▶ **Task statement**:
Your copy should match the records exactly, except that no pictures appear in it.

▶ **Record set**:
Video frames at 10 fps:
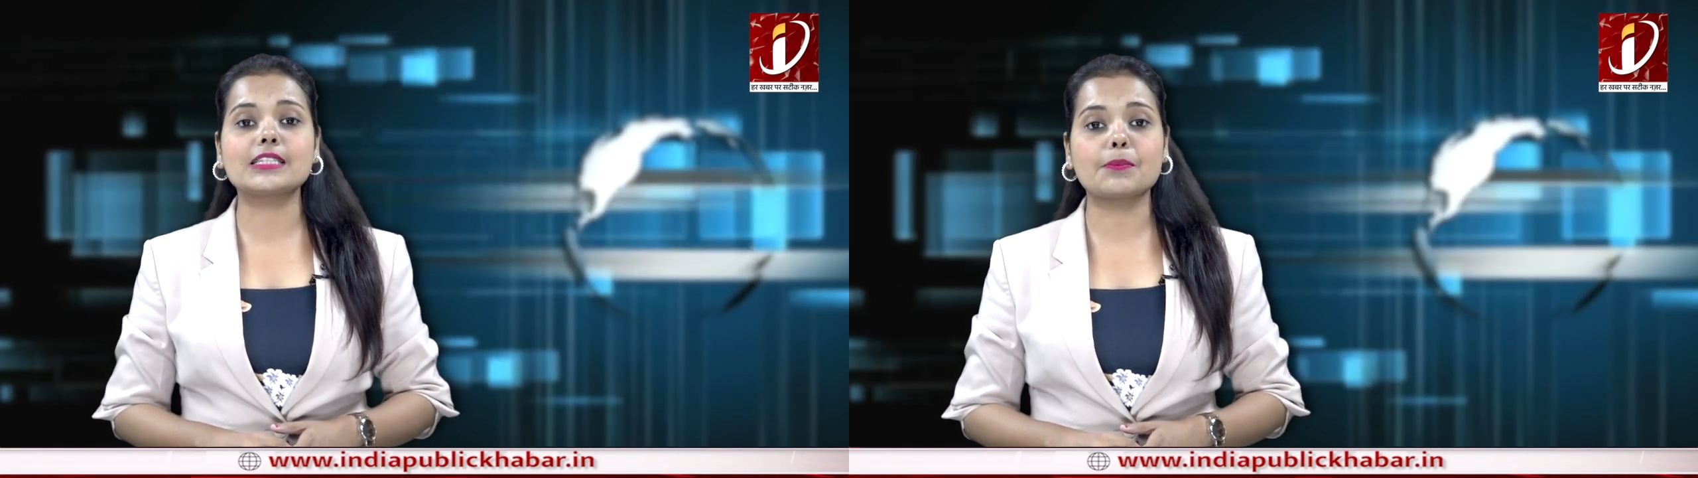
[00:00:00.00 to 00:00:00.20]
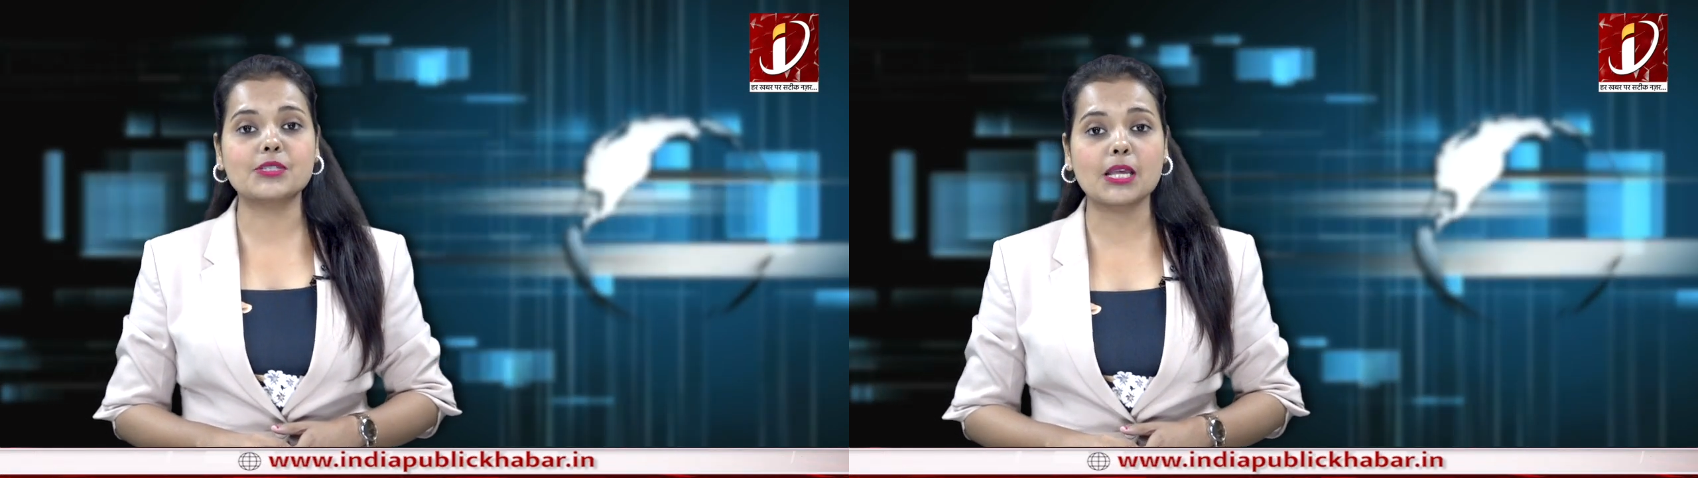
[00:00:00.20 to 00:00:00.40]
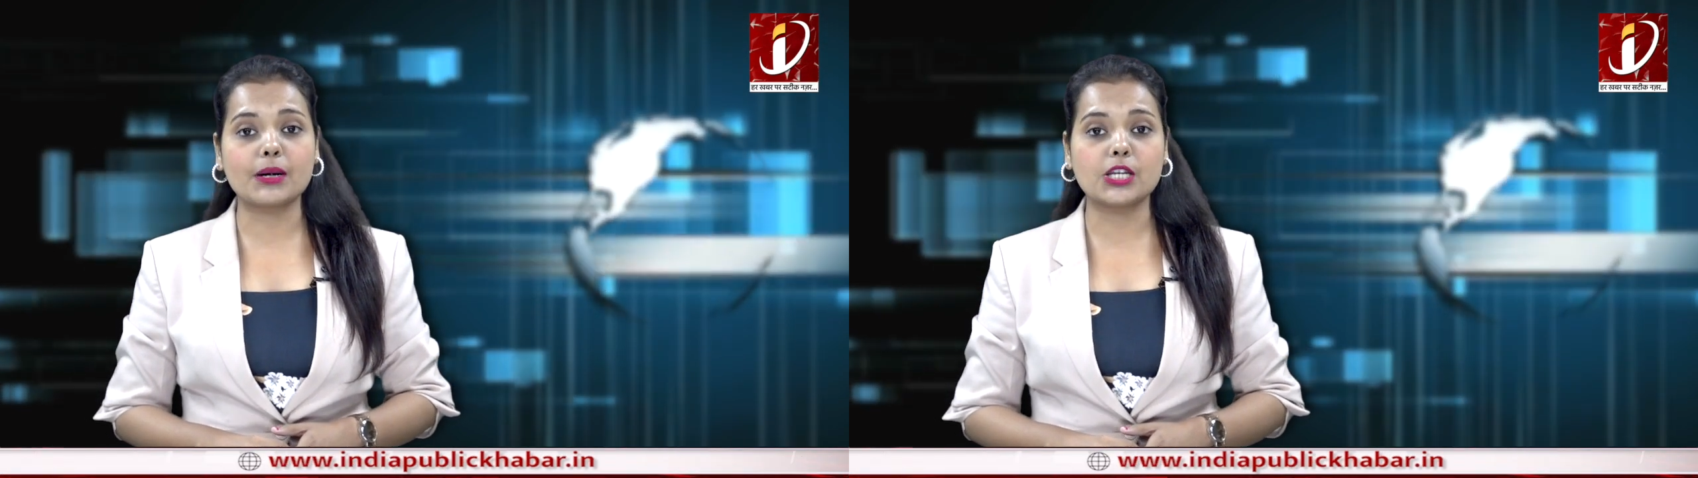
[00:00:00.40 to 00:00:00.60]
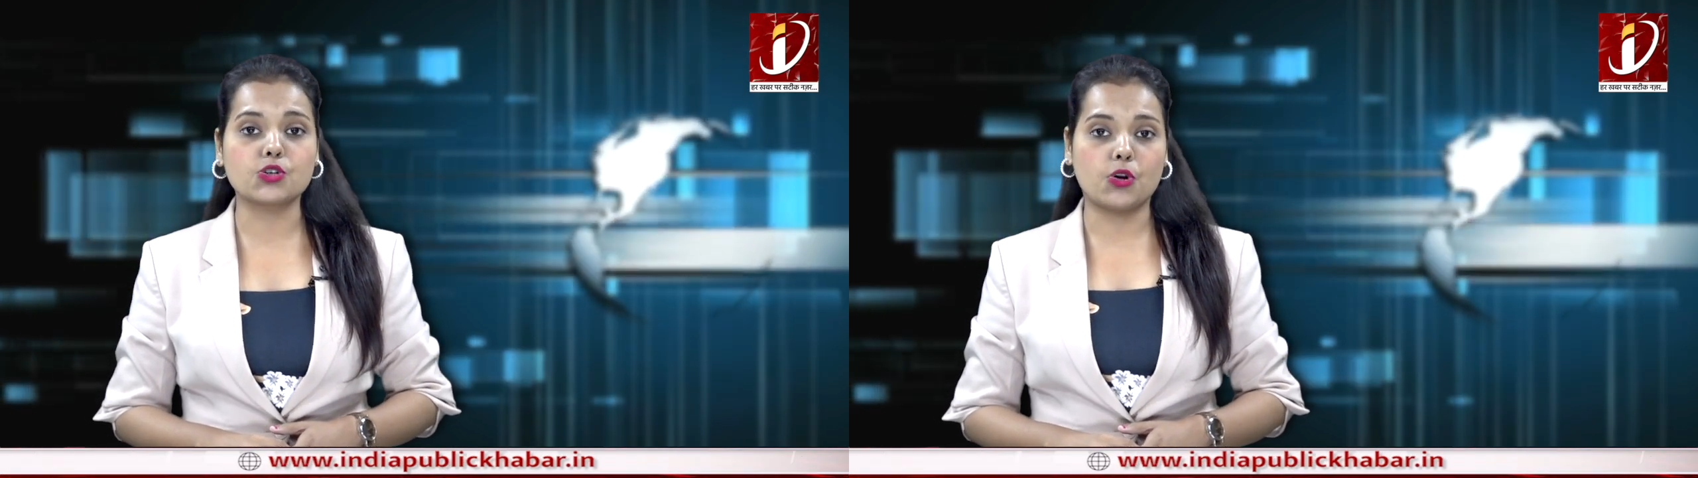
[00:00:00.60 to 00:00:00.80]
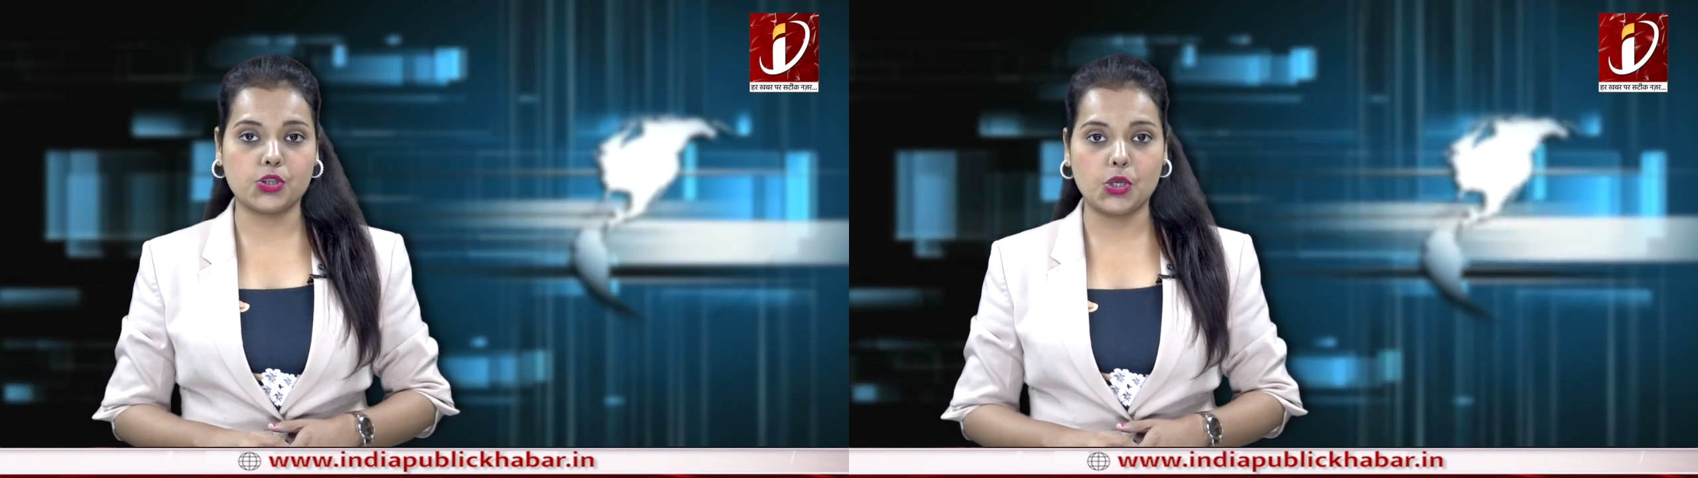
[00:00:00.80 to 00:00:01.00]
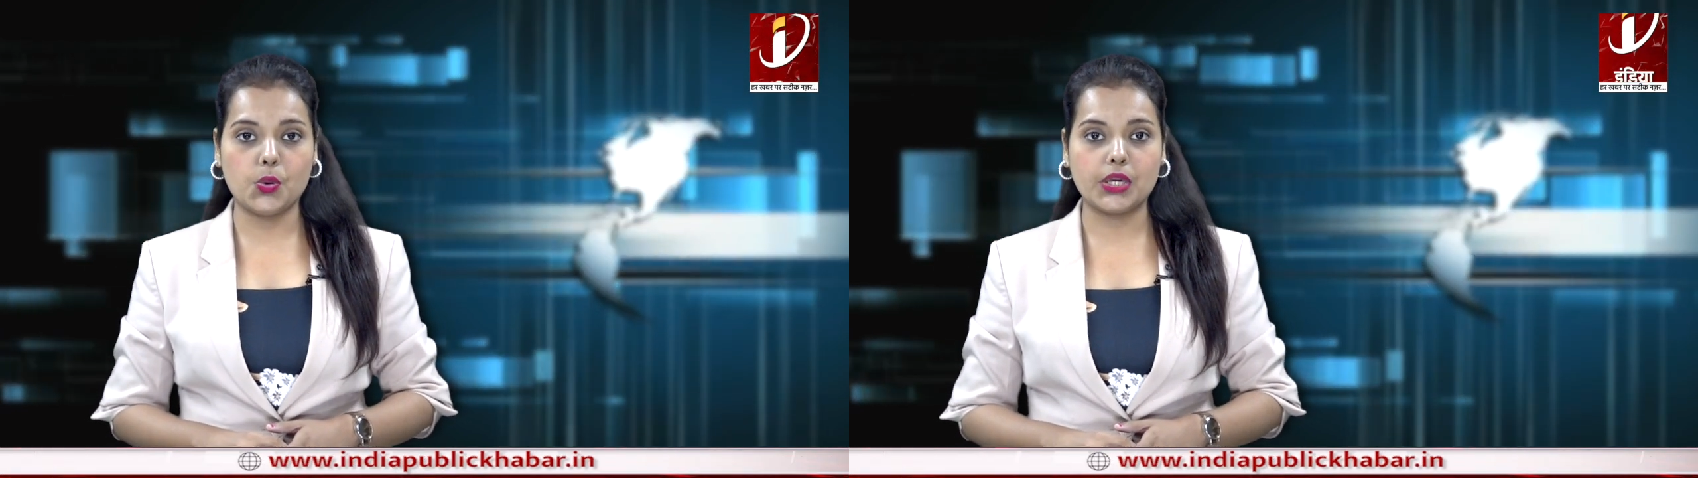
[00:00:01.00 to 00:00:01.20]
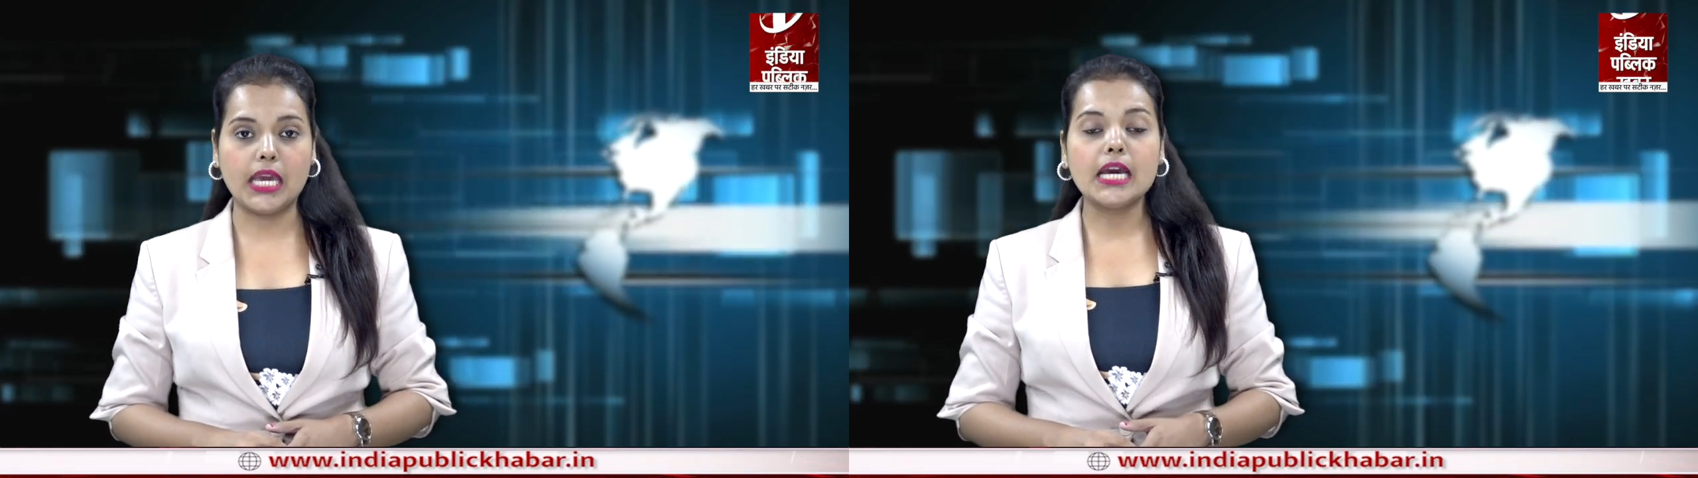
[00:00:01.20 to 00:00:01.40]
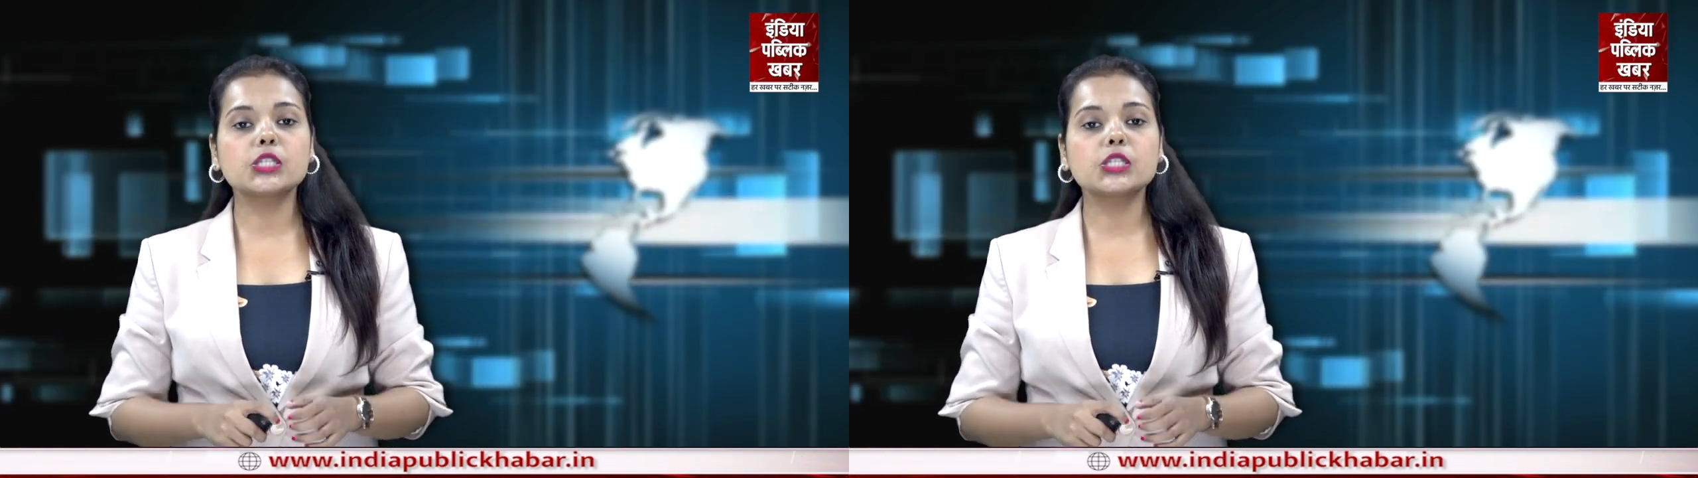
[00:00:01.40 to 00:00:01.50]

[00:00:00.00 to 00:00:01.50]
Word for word: सबसे बड़ी चुनौती होगी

▶ **Finished exercise**:
Video frames at 10 fps:
[00:00:00.00 to 00:00:00.20]
[00:00:00.20 to 00:00:00.40]
[00:00:00.40 to 00:00:00.60]
[00:00:00.60 to 00:00:00.80]
[00:00:00.80 to 00:00:01.00]
[00:00:01.00 to 00:00:01.20]
[00:00:01.20 to 00:00:01.40]
[00:00:01.40 to 00:00:01.50]

[00:00:00.00 to 00:00:01.50]
Word for word: सबसे बड़ी चुनौती होगी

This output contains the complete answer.